What is the irony of the story "An Astrologer's Day"?
In "An Astrologer's Day," irony is ever present. Narayan achieved consistency in his ironic tale. Nayak spends so much of his life searching for the man who had attacked him years ago, only to not even recognize the astrologer when he comes face to face with him. At the same time, the astrologer has lived with the guilt of killing a man he did not actually kill. The astrologer has lived his life in hiding for a crime he only thought he committed. Ironically, the astrologer has lived with a guilt of a crime he did not commit.
Narayan's irony is not satirical. It is accepted by the reader:
Narayan's irony has a quality of acceptance that prevents it from becoming satire or cynicism.
The reader is releived by the ironic ending. The astrologer is innocent of murder. He uses his wit and intelligence to convince Nayak that his assailant is dead. The story ends on a happy note.
Narayan uses instances of irony which operate at the level of structure:
These instances of irony operate at the level of structure, while the more obvious use of irony becomes evident when characters speak to each other.

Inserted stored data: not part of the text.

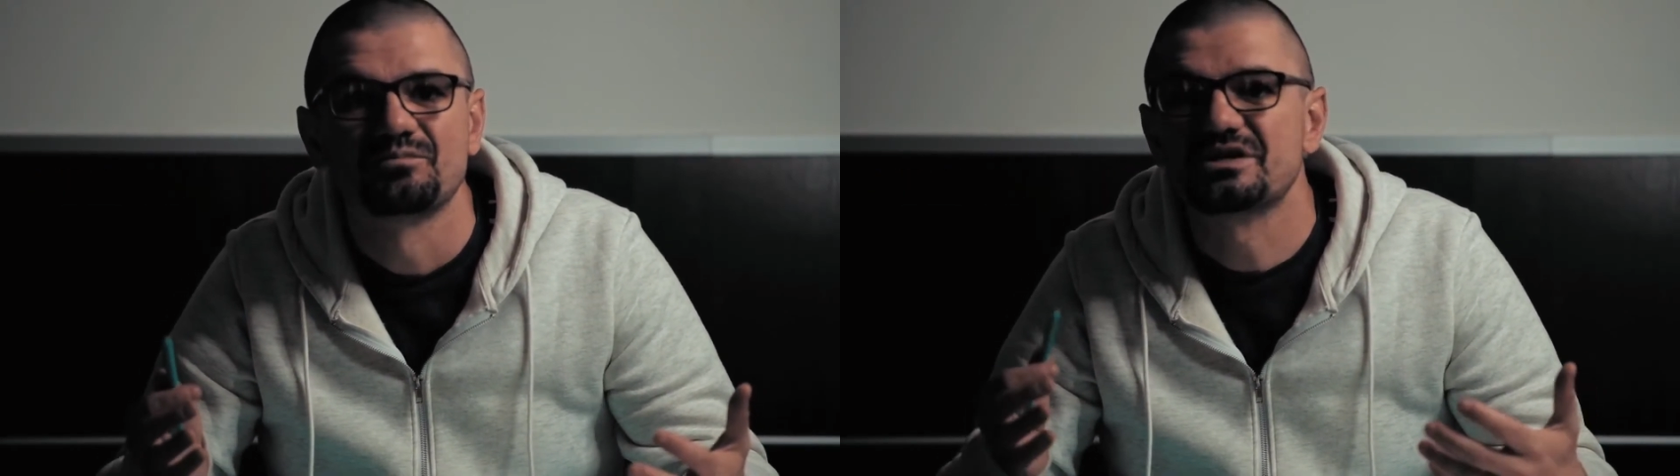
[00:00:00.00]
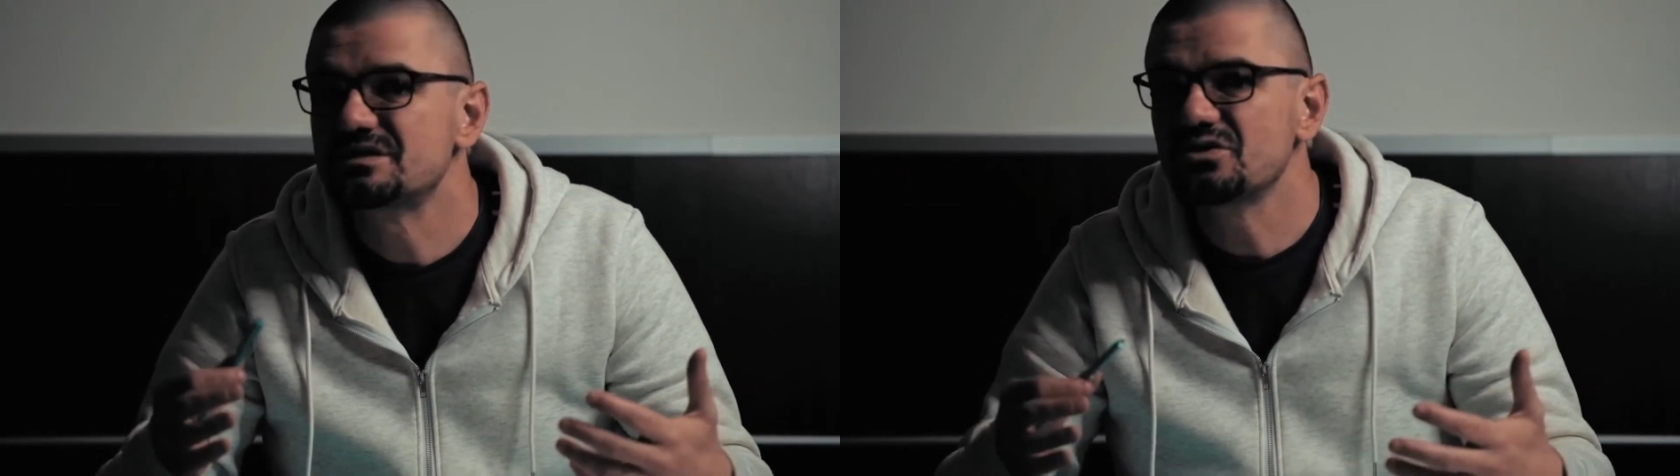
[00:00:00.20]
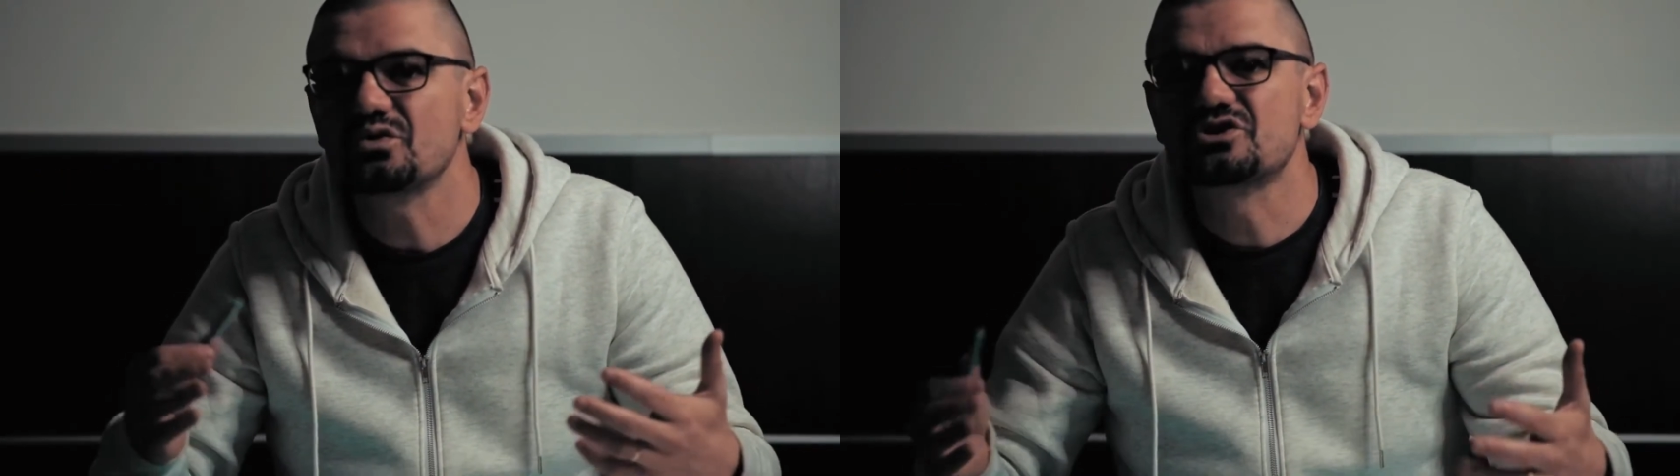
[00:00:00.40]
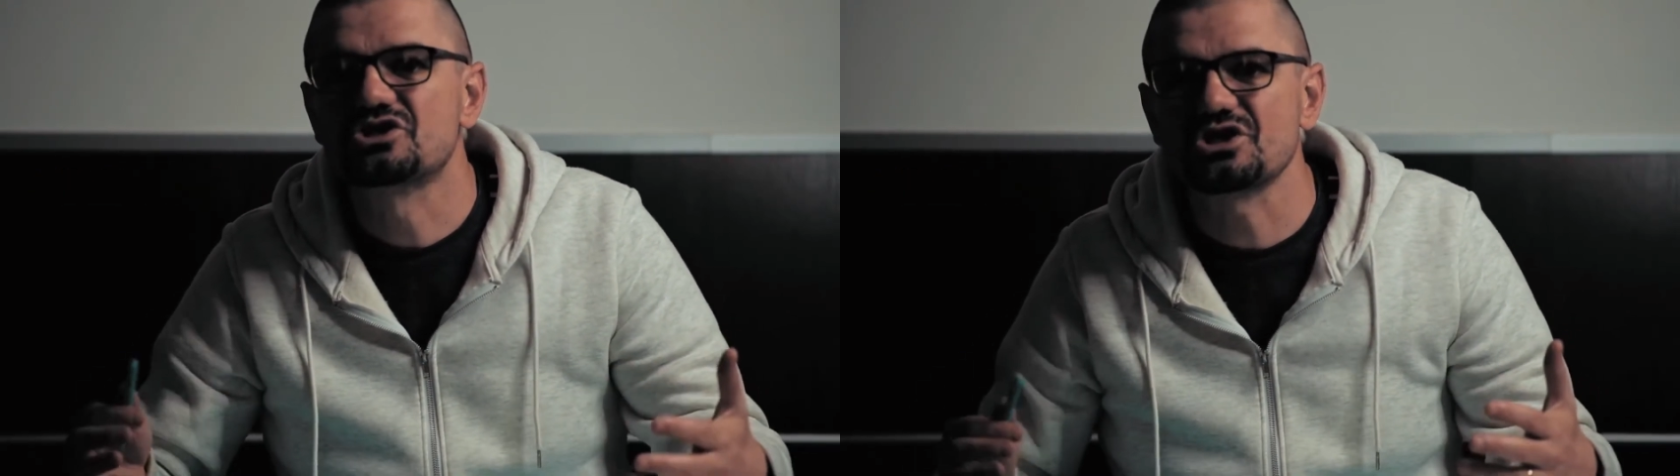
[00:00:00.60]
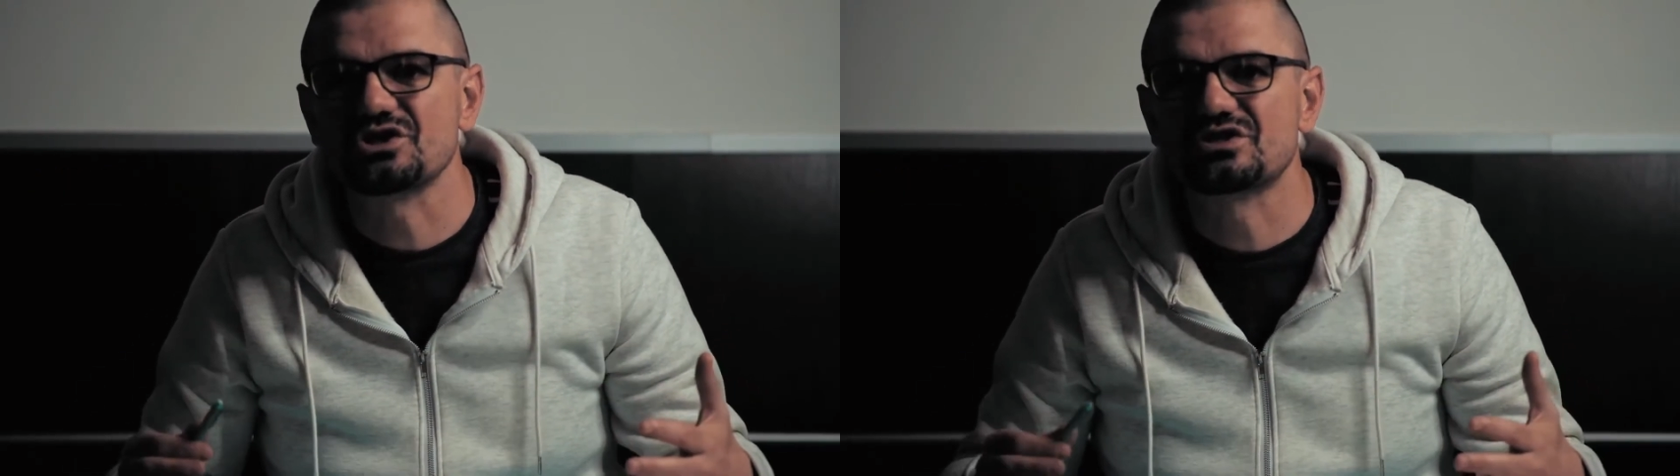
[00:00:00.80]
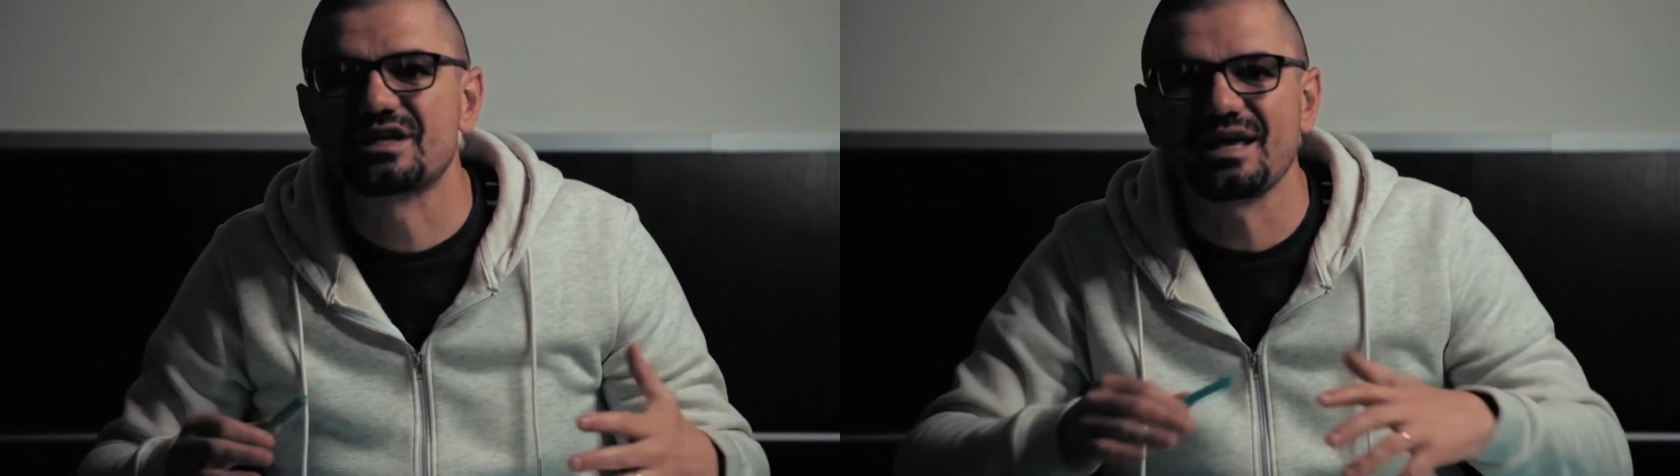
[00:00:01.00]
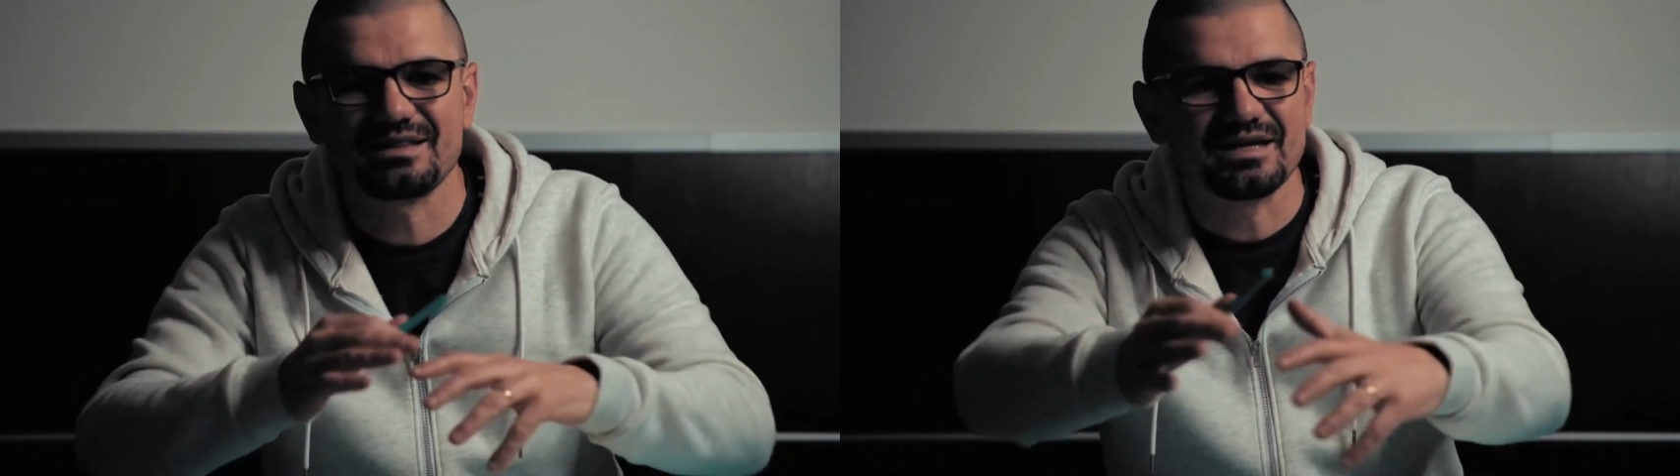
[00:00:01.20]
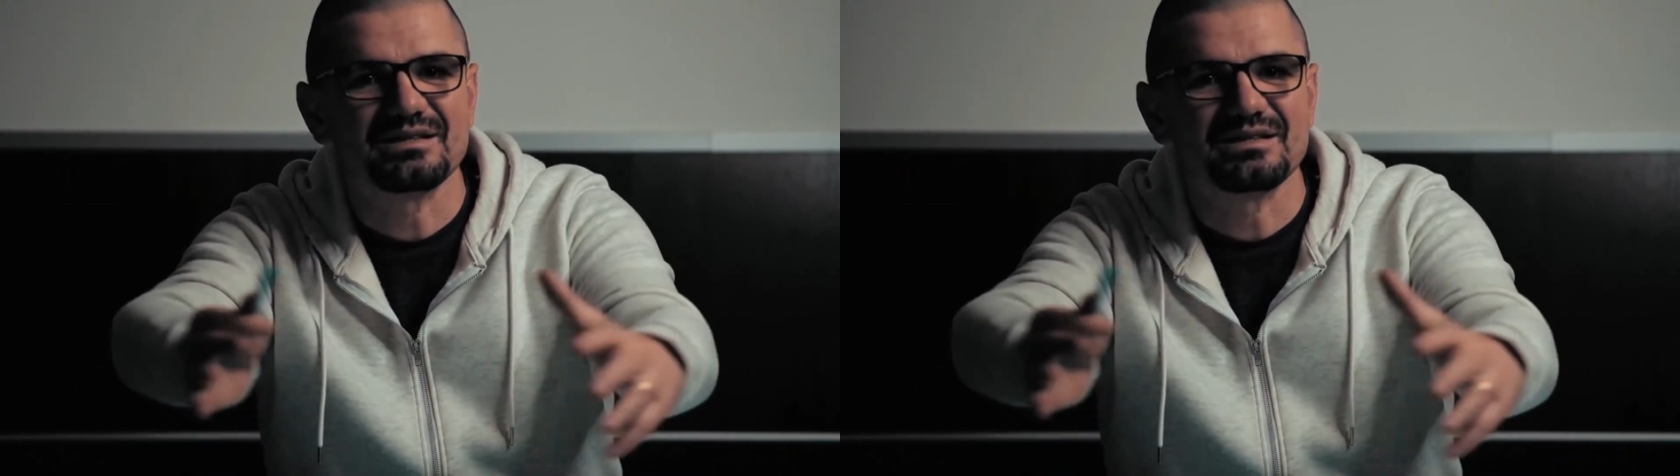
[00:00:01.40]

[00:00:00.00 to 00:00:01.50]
It's not just getting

Through character interaction, the irony unfolds. Nayak learns that his attacker is dead. The astrologer learns that he did not commit murder. Overall, the irony is never harsh or critical. It simply is a matter-of-fact as the reader learns about the past life of the astrologer. Human weakness is inevitable in this story. Ironically, the astrologer is not guilty of murder. When he learns the truth, he sleeps a peaceful sleep.